Updated June 2026 · Professional Services

How to set up a website for an accountant or CPA firm

Short answer

To set up a website for an accountant or CPA firm, use Squarespace or WordPress (trust-focused templates and secure document portals plug in) — or Webflow if you need more control. Build 8 core pages: Home, Services (tax, bookkeeping, advisory), Industries, About, Client Login, Contact. Lead with the hero pattern ‘[City] CPAs — taxes, bookkeeping, and advisory for small business’, prove credibility with CPA license, and pair the site with a Google Business Profile focused on Service + city pages, AccountingService schema. Budget $2,000–$4,500 for a flat-rate build that ranks for CPA [city] / small business accountant [city].

Key facts

  • Primary platform: Squarespace or WordPress — trust-focused templates and secure document portals plug in
  • Core pages to launch: Home, Services (tax, bookkeeping, advisory), Industries, About, Client Login, Contact
  • Trust signals that matter most: CPA license, years in practice, named client industries, real partner photos
  • Local SEO angle: Service + city pages, AccountingService schema
  • Realistic build budget: $2,000–$4,500
  • Primary keyword to target: CPA [city] / small business accountant [city]

Step-by-step

  1. 1

    Pick the right platform

    Use Squarespace or WordPress — trust-focused templates and secure document portals plug in. Only choose Webflow if you’ve outgrown the primary or need custom design.

  2. 2

    Buy a clean domain

    Yourname.com or yourbusiness.com. Avoid hyphens and your-city-accountant.com — they hurt trust and rarely help SEO once you’re ranking.

  3. 3

    Write the core pages

    Ship these in order: Home, Services (tax, bookkeeping, advisory), Industries, About, Client Login, Contact. Don’t add Blog/Resources until the core pages convert.

  4. 4

    Lead with a city + service hero

    Your H1 should say what you do and where, e.g. ‘[City] CPAs — taxes, bookkeeping, and advisory for small business’. Add a tappable phone number and a primary CTA above the fold.

  5. 5

    Stack credibility

    Add: CPA license, years in practice, named client industries, real partner photos. Credentials and licensing are non-negotiable for this niche.

  6. 6

    Wire up Google Business Profile

    Claim and verify at business.google.com. Focus the profile on Service + city pages, AccountingService schema. Post photos weekly for the first 30 days — this alone outranks most paid SEO efforts in year one.

  7. 7

    Add the right schema + analytics

    Add LocalBusiness JSON-LD, install Google Analytics 4, and submit the sitemap in Google Search Console. Target CPA [city] / small business accountant [city] in your homepage title.

  8. 8

    Get the first 10 reviews

    Text or email your last 20 customers a direct Google review link. 10+ recent reviews unlocks Map Pack visibility for most professional services businesses.
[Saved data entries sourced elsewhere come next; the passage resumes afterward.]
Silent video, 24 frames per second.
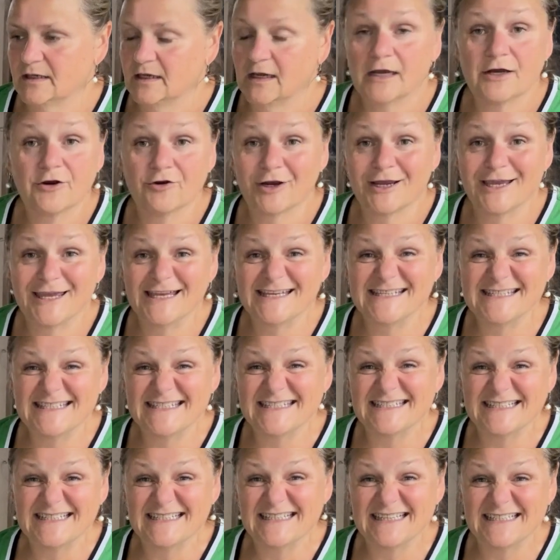crickets,
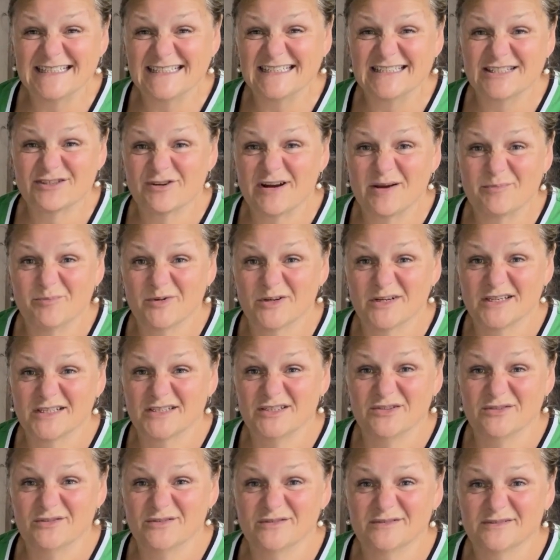and I like to scrapbook and
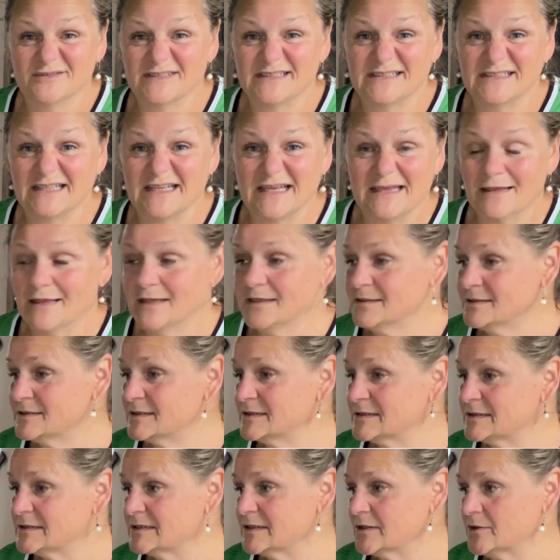do silly things,
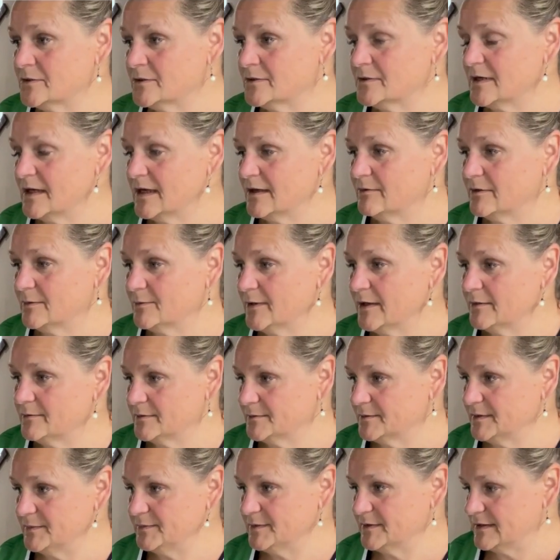so I will
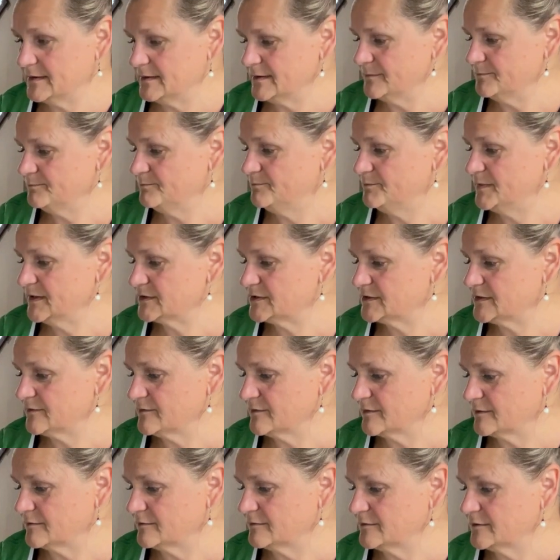probably put a picture
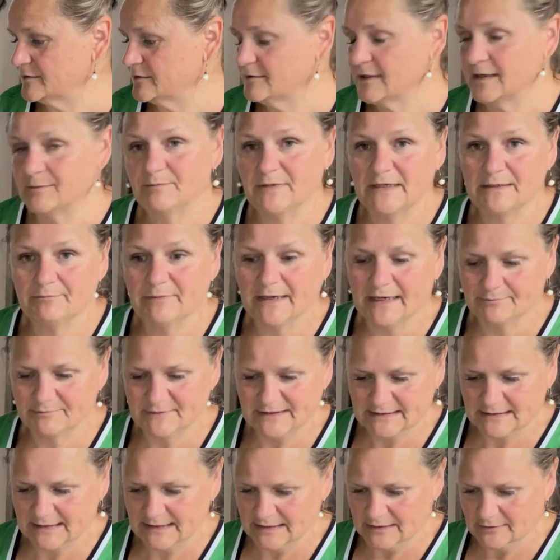of a great big bad
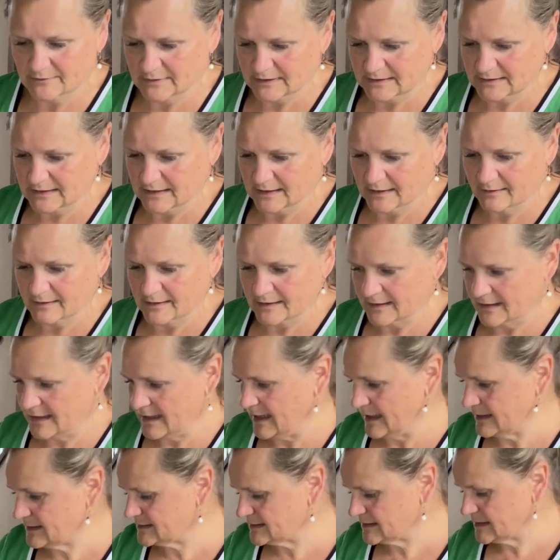mosquito on there and an
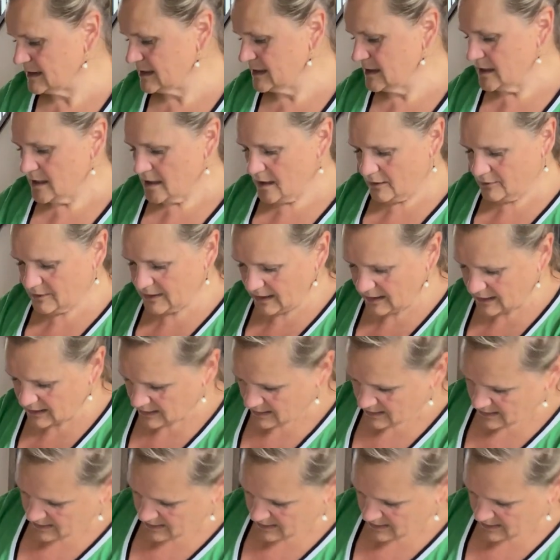X. Okay,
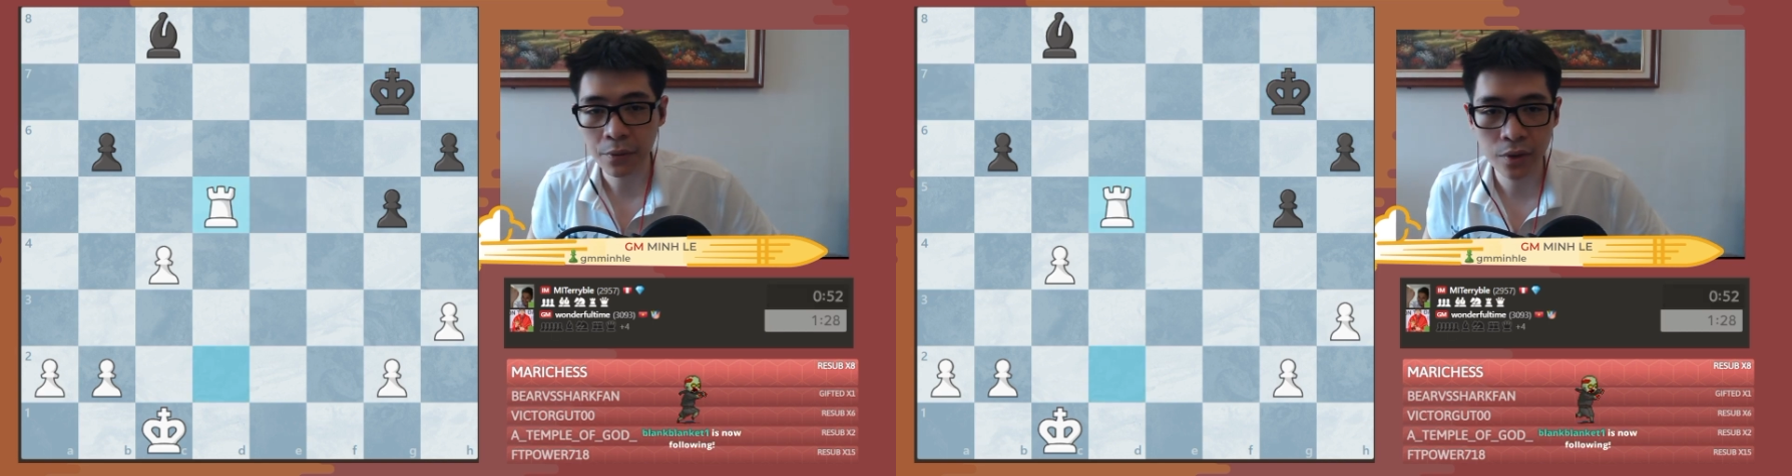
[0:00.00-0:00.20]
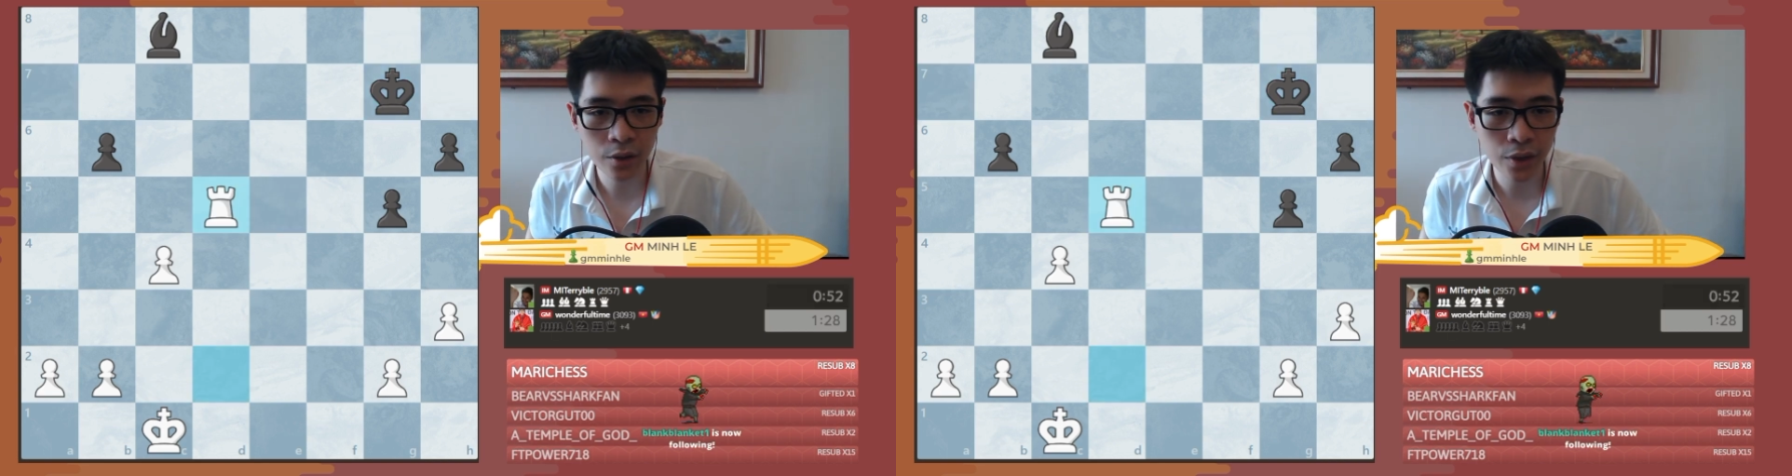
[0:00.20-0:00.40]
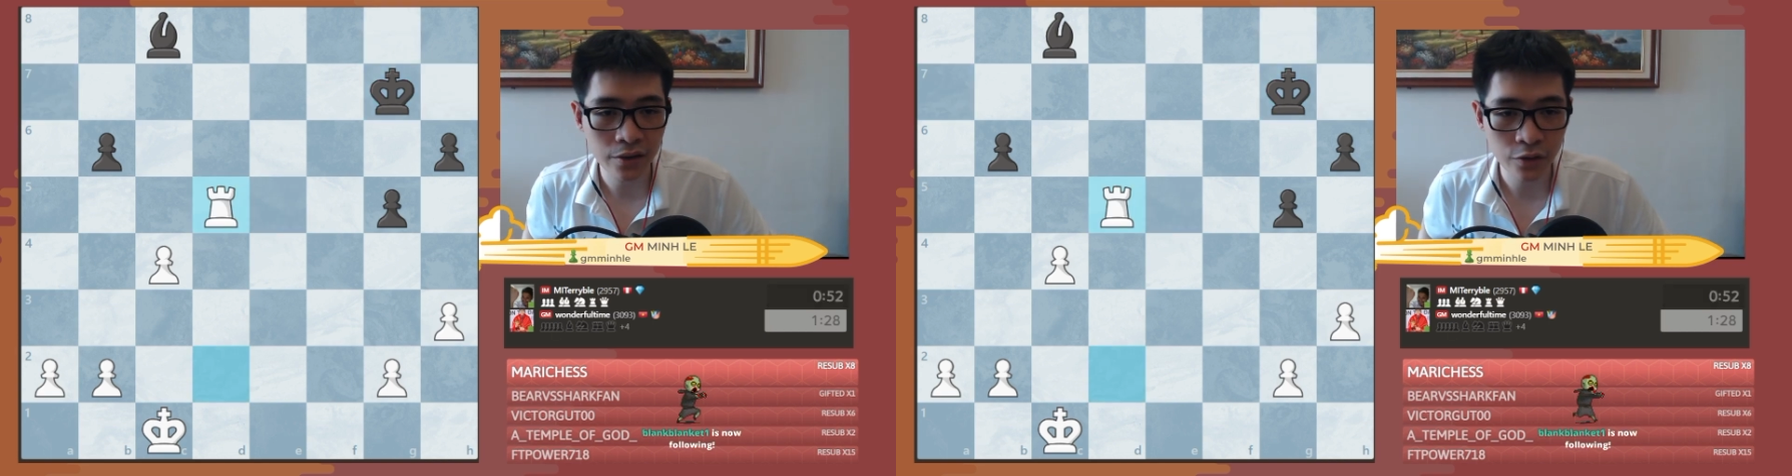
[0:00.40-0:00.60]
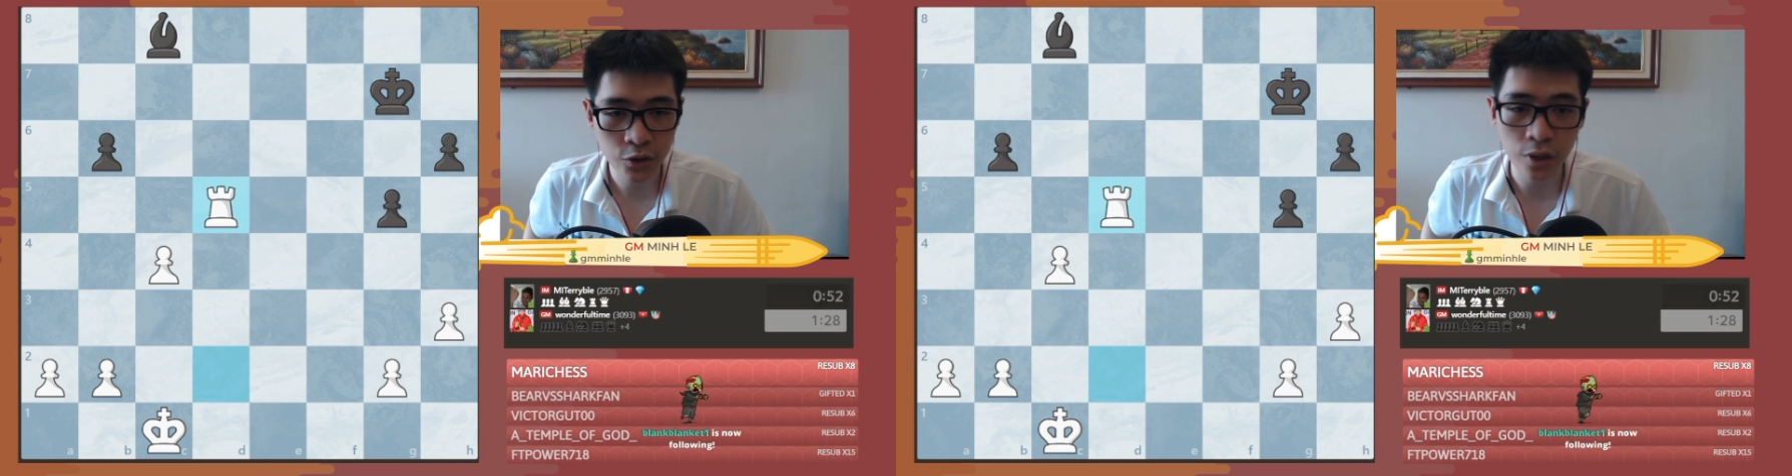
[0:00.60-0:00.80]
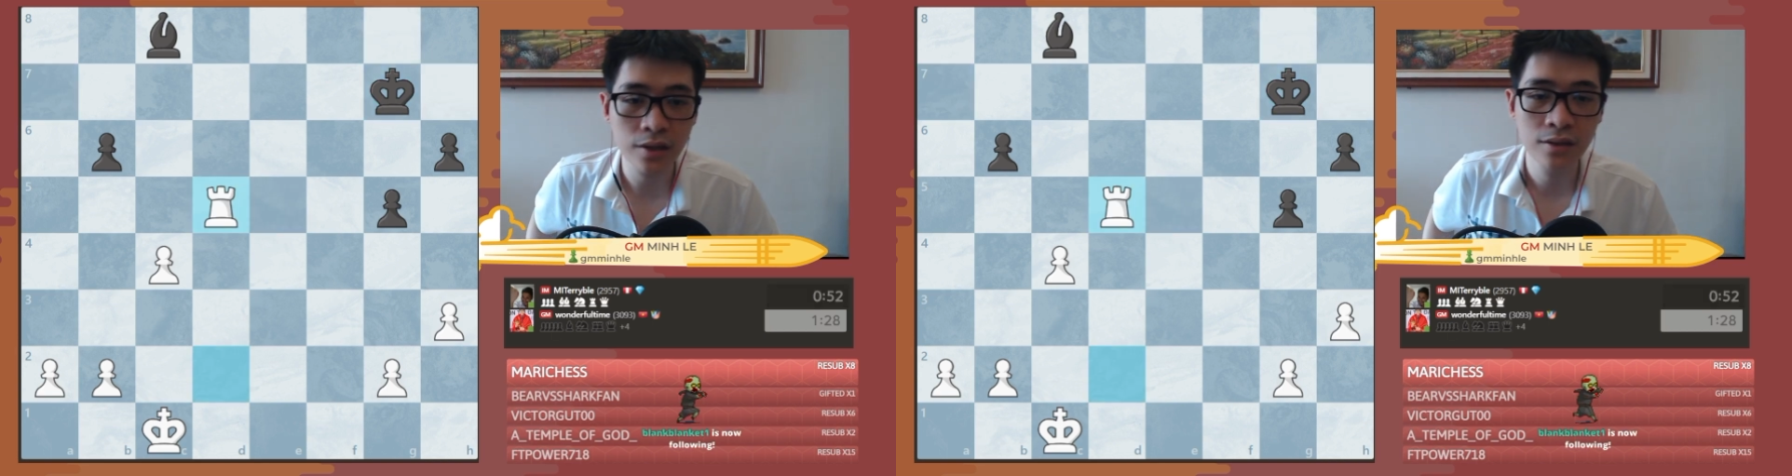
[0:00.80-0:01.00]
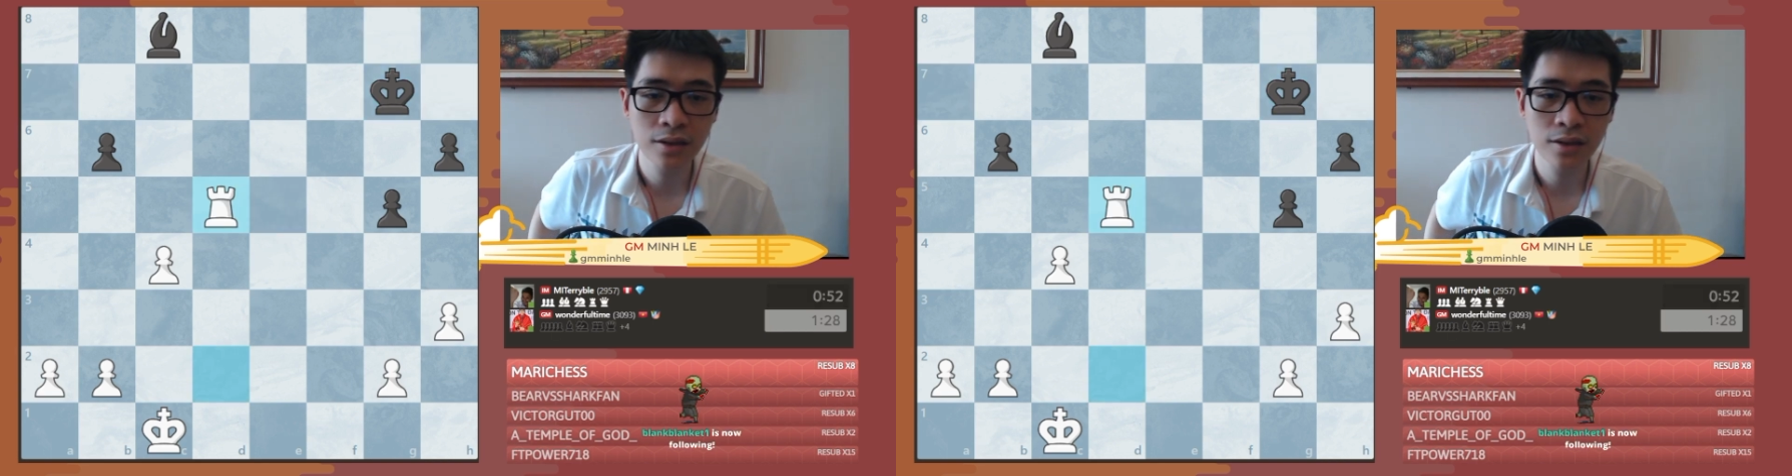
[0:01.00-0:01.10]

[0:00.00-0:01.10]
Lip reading: we are winning for sure.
Want us to build an accountant or CPA firm site for you?

CPA sites with secure client portals, clear service pricing, and industry pages.

Get a free audit →

Frequently asked

How much should an accountant or CPA firm spend on a website?

Realistic range: $2,000–$4,500. DIY on Squarespace or WordPress works if your time is cheaper than $50/hour; otherwise a flat-rate build pays back in the first 2–3 booked jobs.

Which platform is best for an accountant or CPA firm?

Squarespace or WordPress for most owners — trust-focused templates and secure document portals plug in. Switch to Webflow only if you need design or feature depth the primary can’t cover.

How long until an accountant or CPA firm site shows up on Google?

Branded searches (your business name) within 1–2 weeks. ‘CPA [city] / small business accountant [city]’ takes 60–120 days with a verified Google Business Profile, 10+ reviews, and on-page basics done right.

Do I need a blog?

No — not until the core pages convert. Most professional services businesses get further with a verified Google Business Profile, real photos, and 10 reviews than with 20 blog posts.

What’s the single biggest mistake?

Hiding the phone number or burying the CTA. An accountant or CPA firm site lives or dies by how fast a mobile visitor can call, book, or quote.